Все, что произошло потом с Люс, навеки запечатлено в моей памяти. Ни рыданий, ни вопросов, ни волнений. Она по-прежнему была царственной Хименой, гордой и непреклонной. Болезнь, клиника, лечение, что ж, все так, она будет бороться. Значение имело лишь одно: нельзя, чтобы о случившемся узнал Жерар. Необходимо успеть выздороветь до того, как он приедет сыграть „Сида“… Напрасно я говорил ей, терпеливо, что это все давно забытое ребячество, что он вообще не помнит о нас, что нельзя строить жизнь на пустых словах… Она посмотрела на меня в упор: он поклялся мне, сказала она, а ты, ты ревнив и безобразен. Во-первых, у тебя огромный нос!.. А если ты еще и сомневаешься в его клятве, больше никогда не приходи сюда… Что я мог ответить или сделать?.. Попросить ее выйти за меня замуж?.. Убеждать, что я не призрак, что я буду ухаживать за ней до самой смерти, что не пройдет ни дня, чтобы она не ощутила моей заботы, даже если ей суждено стать инвалидом, даже если она откажется разговаривать со мной, прикасаться ко мне?.. Но я лишь покачал головой, в полной растерянности перед этой, обрекающей себя на вечные муки женщиной, чья медленная смерть уже оповестила о себе и чьи мысли были заняты лишь бутафорским принцем!.. Куда мне, Максу Кляйну, до него!.. А потом меня вдруг осенила идея, глупая и простая! Я принял решение, нарисовал план своей дальнейшей жизни, столь же очевидный и сложный, как постановка на сцене, столь же иллюзорный и столь же правдивый… Я объявил, что уезжаю в Париж, к сестре моей матери. Я тоже стану актером и встречусь с Жераром Филипом, может, буду его партнером или даже другом, и заставлю этого блудного Сида вернуться в Обитель, на худой конец смогу сообщать Люс новости о нем… Если бы вы видели ее!.. На секунду я подумал, что она сейчас побежит, что я совершил чудо!.. В каком-то порыве, озаренная внезапным лучом света, она протянула мне руки. Я их поцеловал, в ладони, и ушел. Потому что больше не мог выносить это, мсье, не мог и не хотел плакать у нее на глазах.
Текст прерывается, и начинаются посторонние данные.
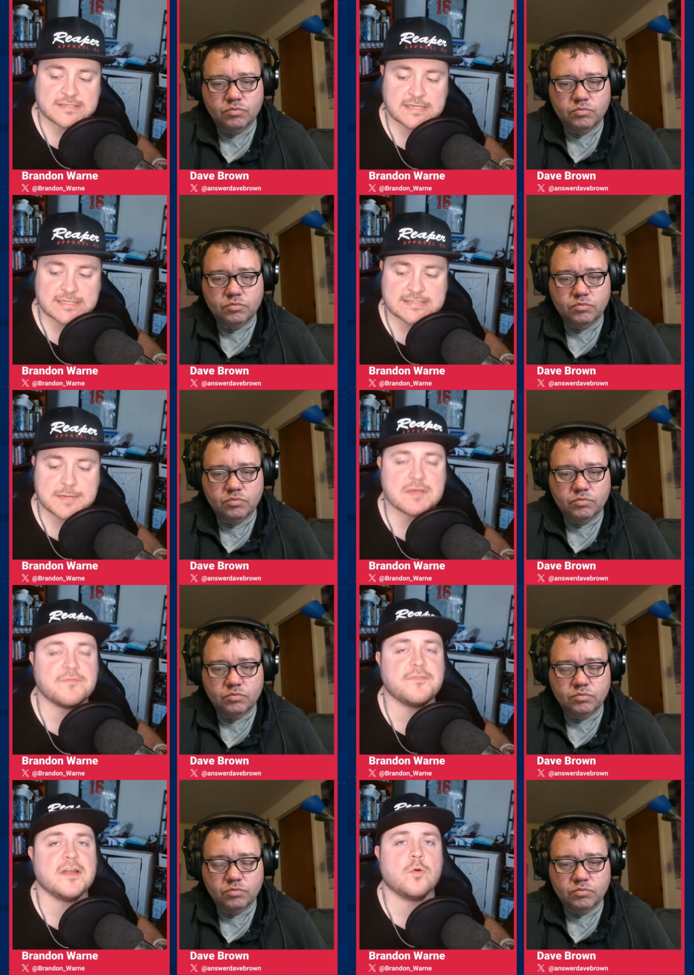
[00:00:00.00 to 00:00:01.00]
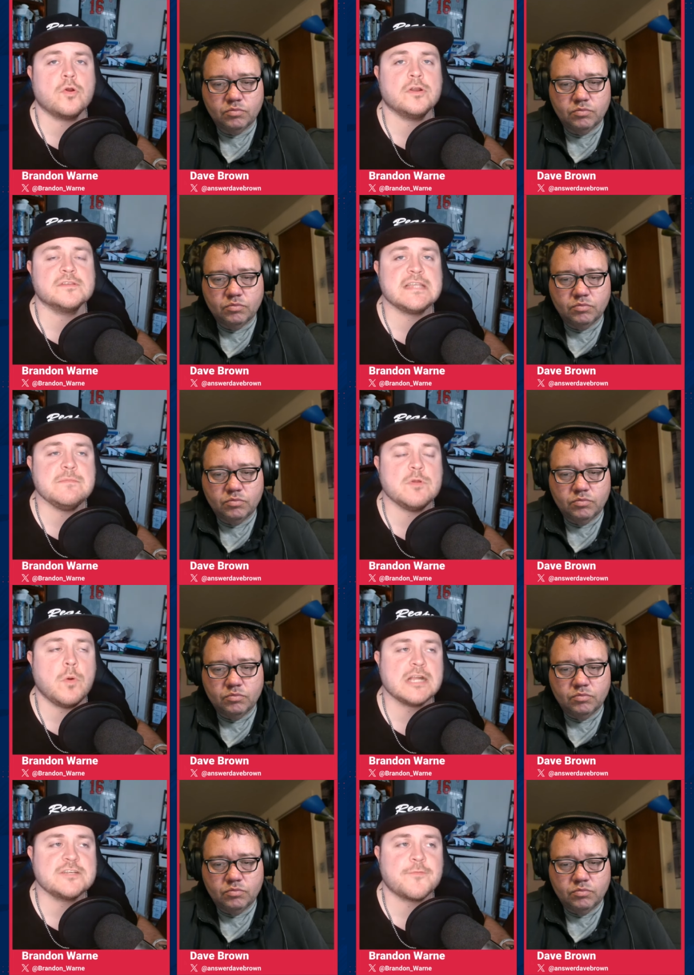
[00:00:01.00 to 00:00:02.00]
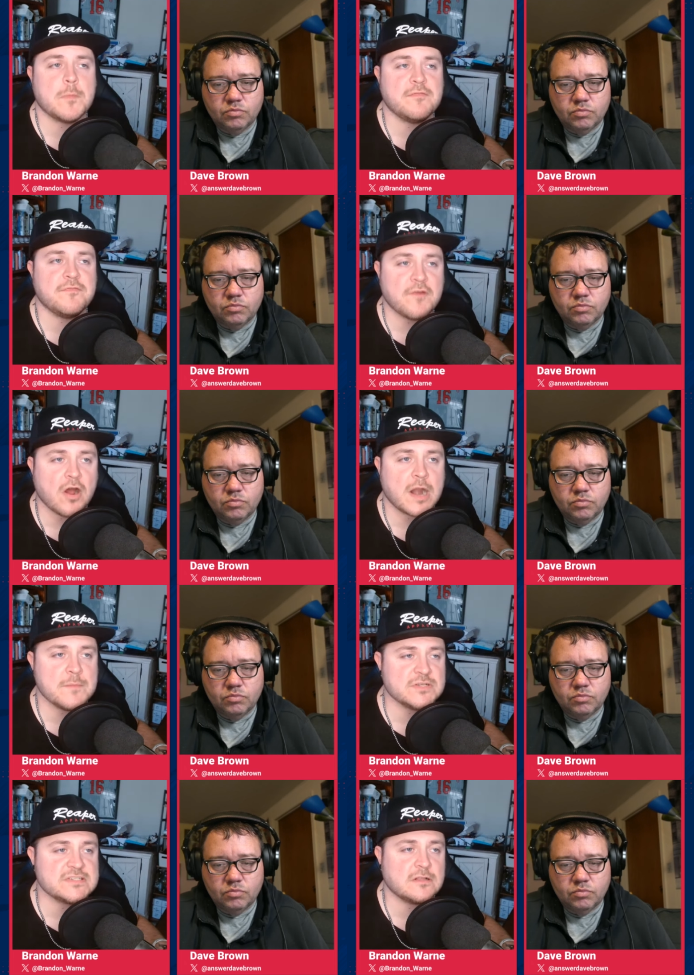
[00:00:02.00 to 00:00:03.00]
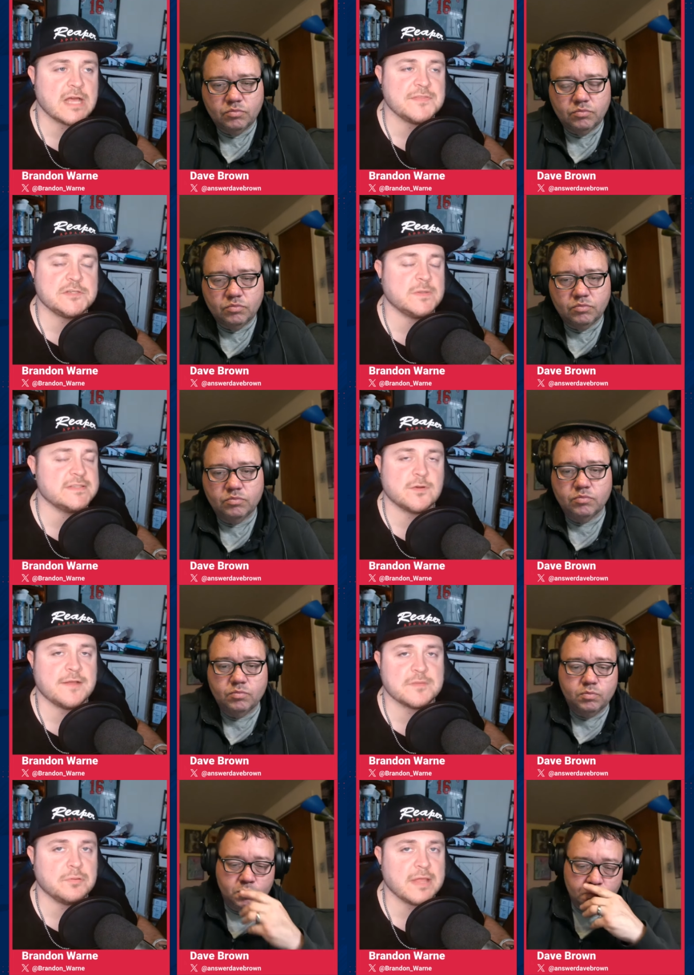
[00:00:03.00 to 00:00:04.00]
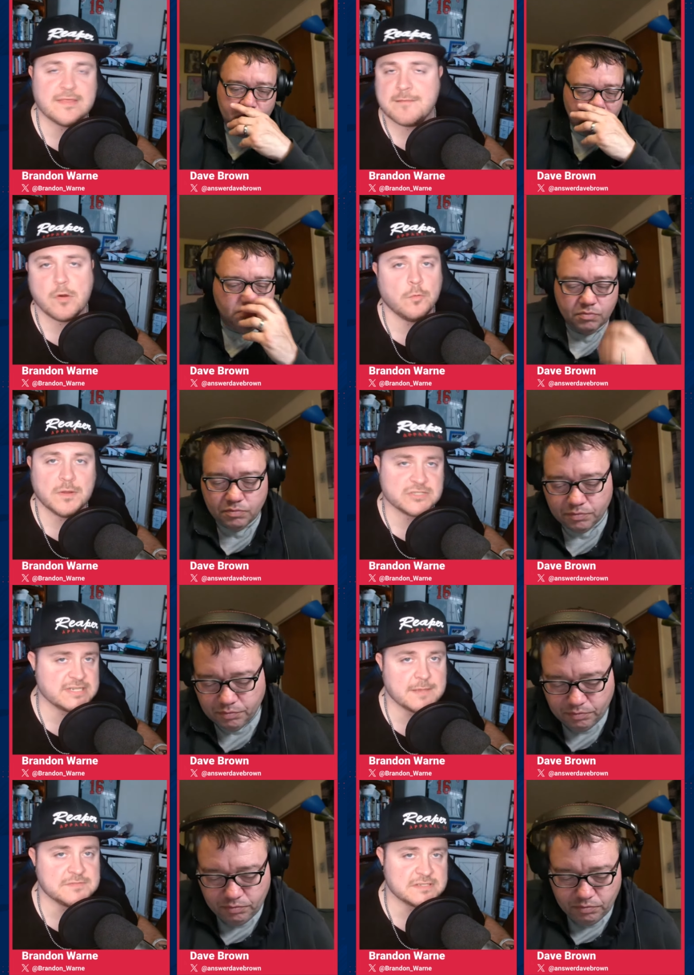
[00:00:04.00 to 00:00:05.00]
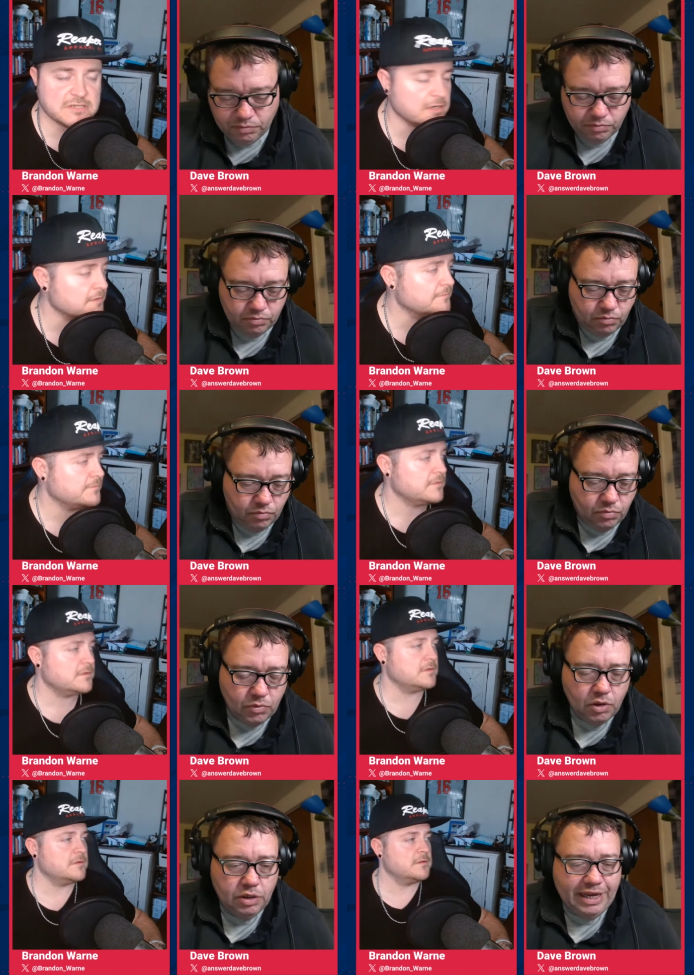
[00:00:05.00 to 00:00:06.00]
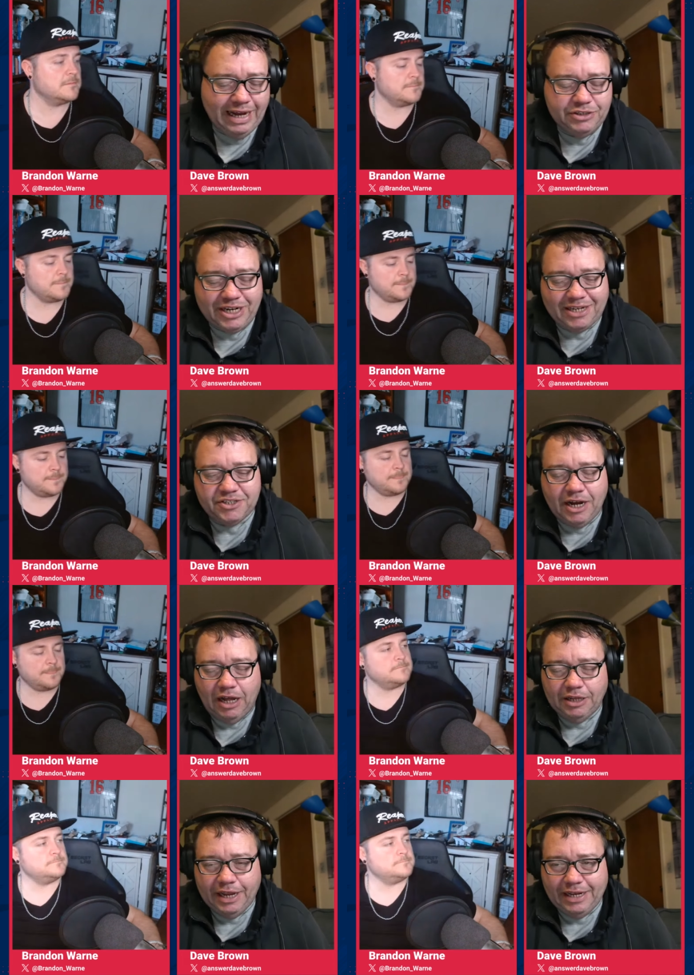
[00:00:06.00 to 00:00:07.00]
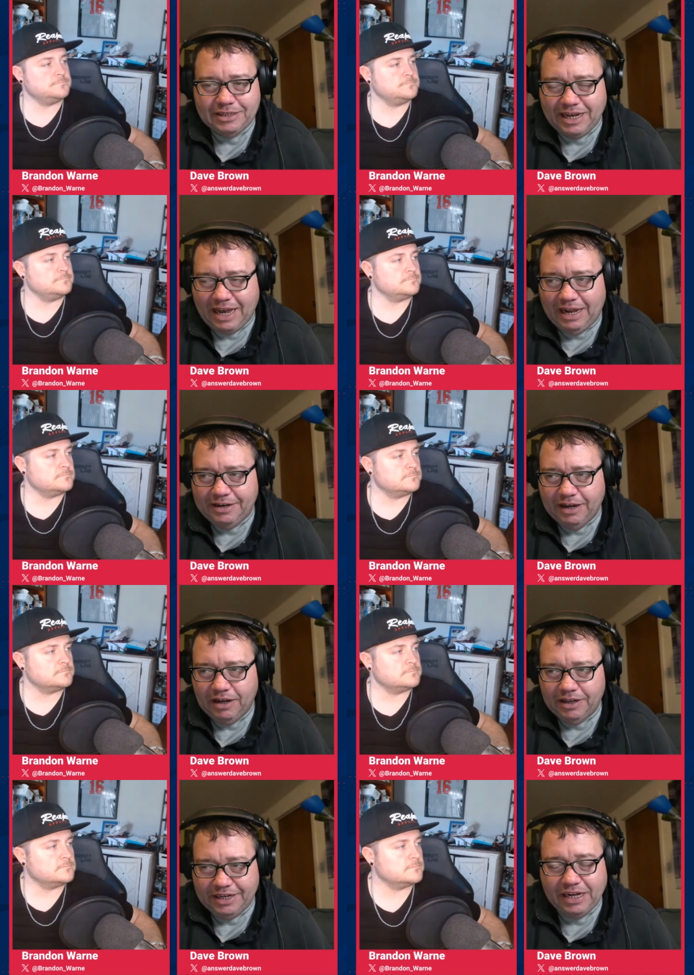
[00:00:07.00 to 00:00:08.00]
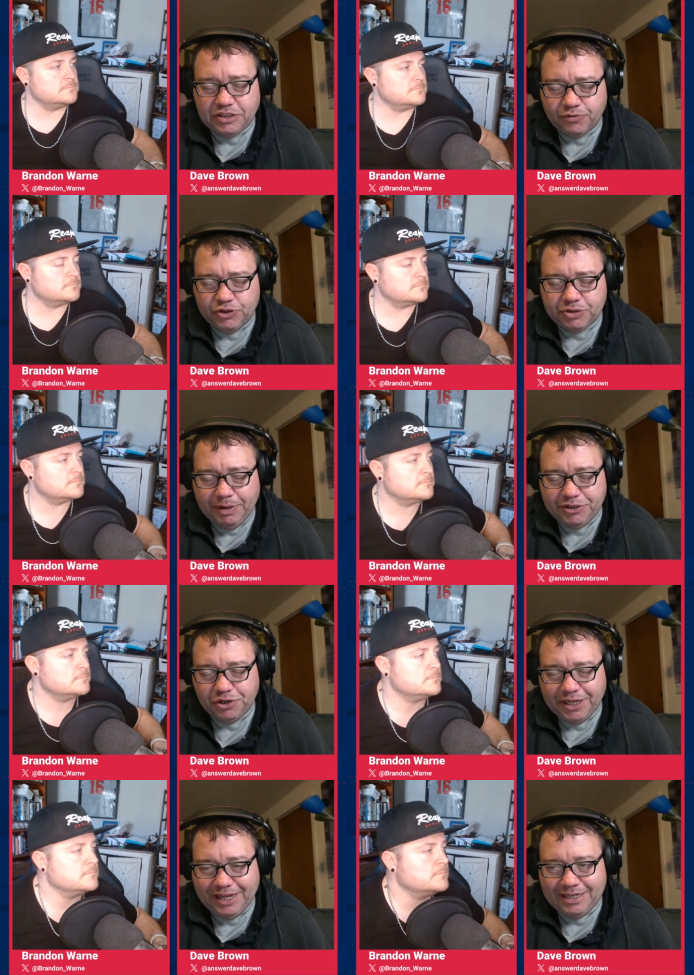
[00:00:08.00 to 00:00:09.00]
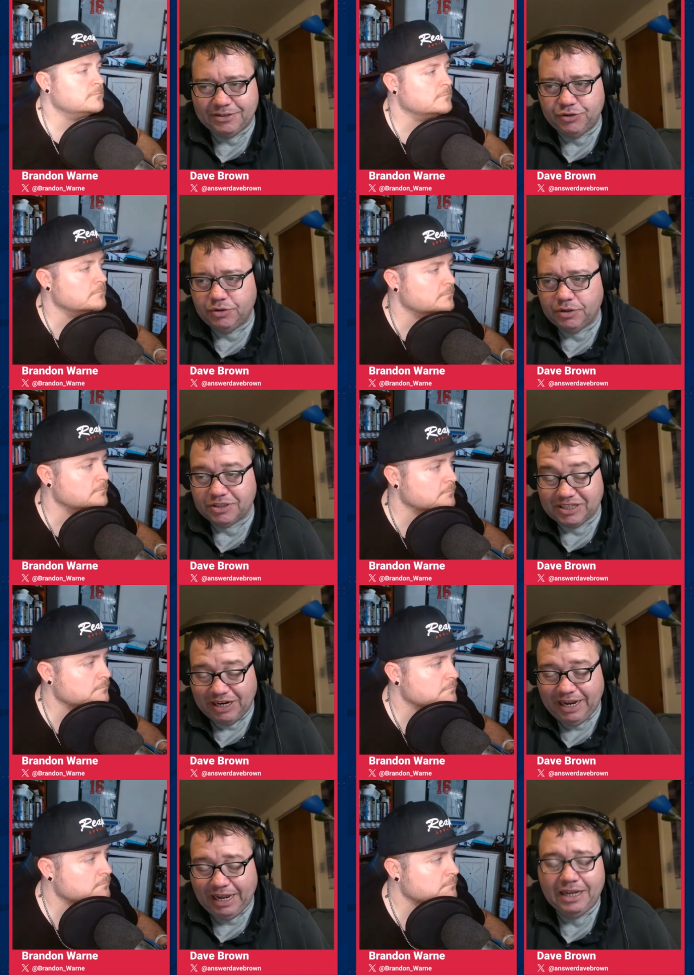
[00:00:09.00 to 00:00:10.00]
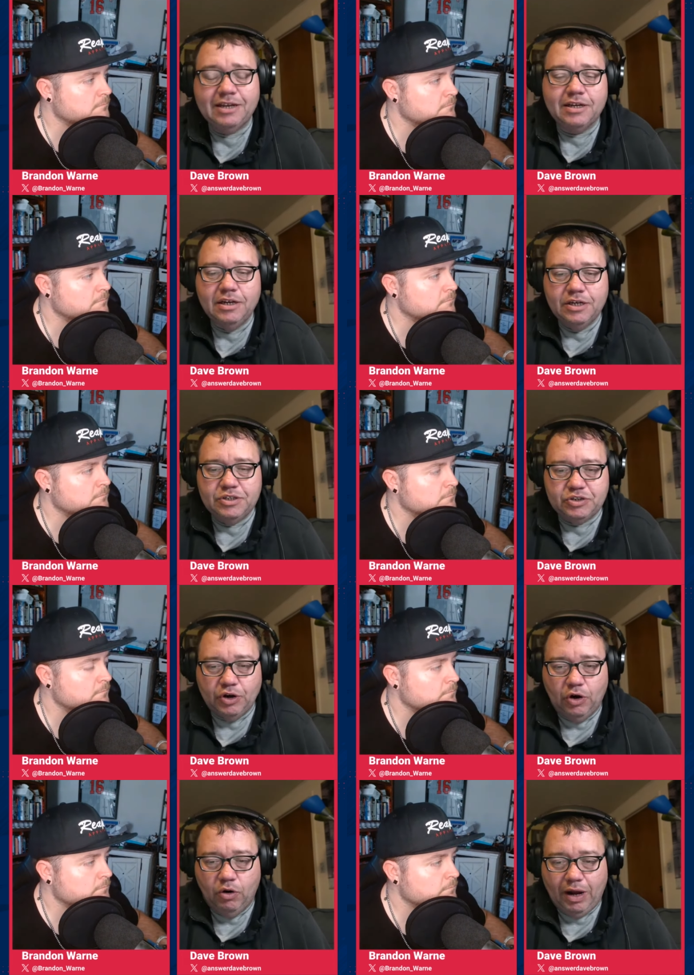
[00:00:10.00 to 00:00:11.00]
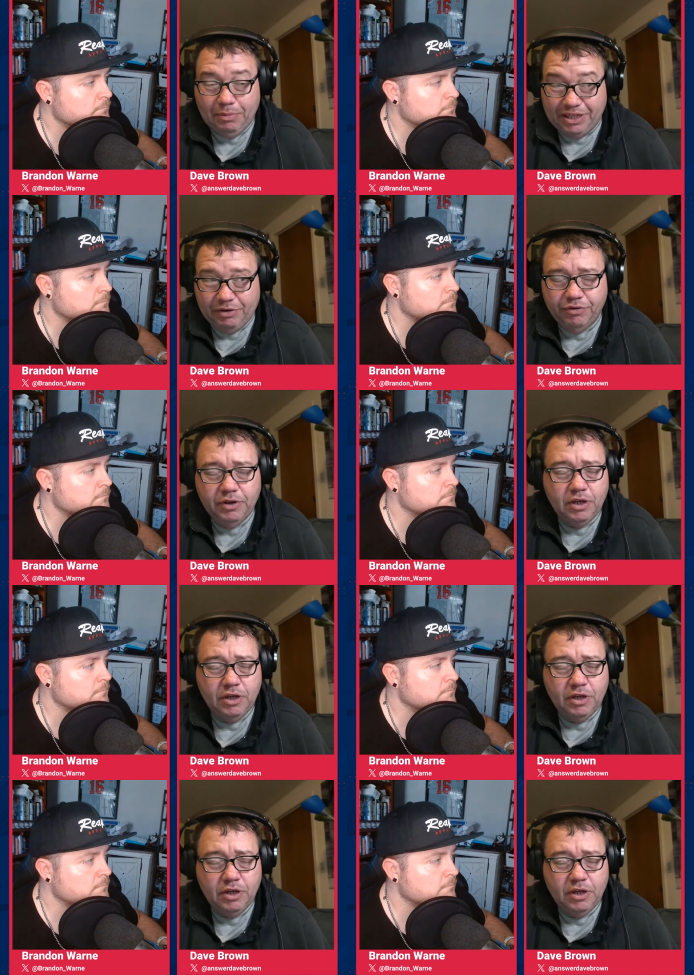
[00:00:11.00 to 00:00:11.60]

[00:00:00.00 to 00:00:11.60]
Speaker 1: It's a it's going to be a fun Orioles team to watch from afar. I'm just glad the Twins don't have to play them a whole bunch of times this year.
Speaker 2: Yeah, Jackson Holliday has had uh, he got his first major league hit Sunday, so I believe,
В Париже тетя Роза встретила меня так, словно я уцелел в лагерях. Это была независимая дама, которая жила вне законов общества. Вдова, унаследовавшая значительное состояние, достаточно близкая к артистической среде и очень в духе „Семейные ценности не для меня“. Благодаря ей, в дальнейшем, я получил возможность для установления контакта с Жераром Филипом. Она даже вкладывала деньги в театральные постановки и кино. Сомневаюсь, чтобы она хоть раз поужинала с моими родителями после их свадьбы. Но знать, что они угнаны на чужбину, не получать от них больше кратких известий, которые до этих пор лишь надоедали ей, представлять их разлученными, или, хуже того, похороненными в общей канаве, — все это было для нее невыносимо, она упрекала себя за то, что отдалилась от них, за то, что не сказала им, как прекрасна их любовь, которой она завидовала, поскольку чертово счастье опять досталось другим. Никогда уже они не вернутся, сгинут в бараках, где-то в Германии… Нам обещали невозможные возвращения. Она бы себе не простила, если бы утратила надежду, мечтала, что их найдут, репатриируют. К моему приезду она узнала, что первые депортированные на самом деле начали наконец возвращаться.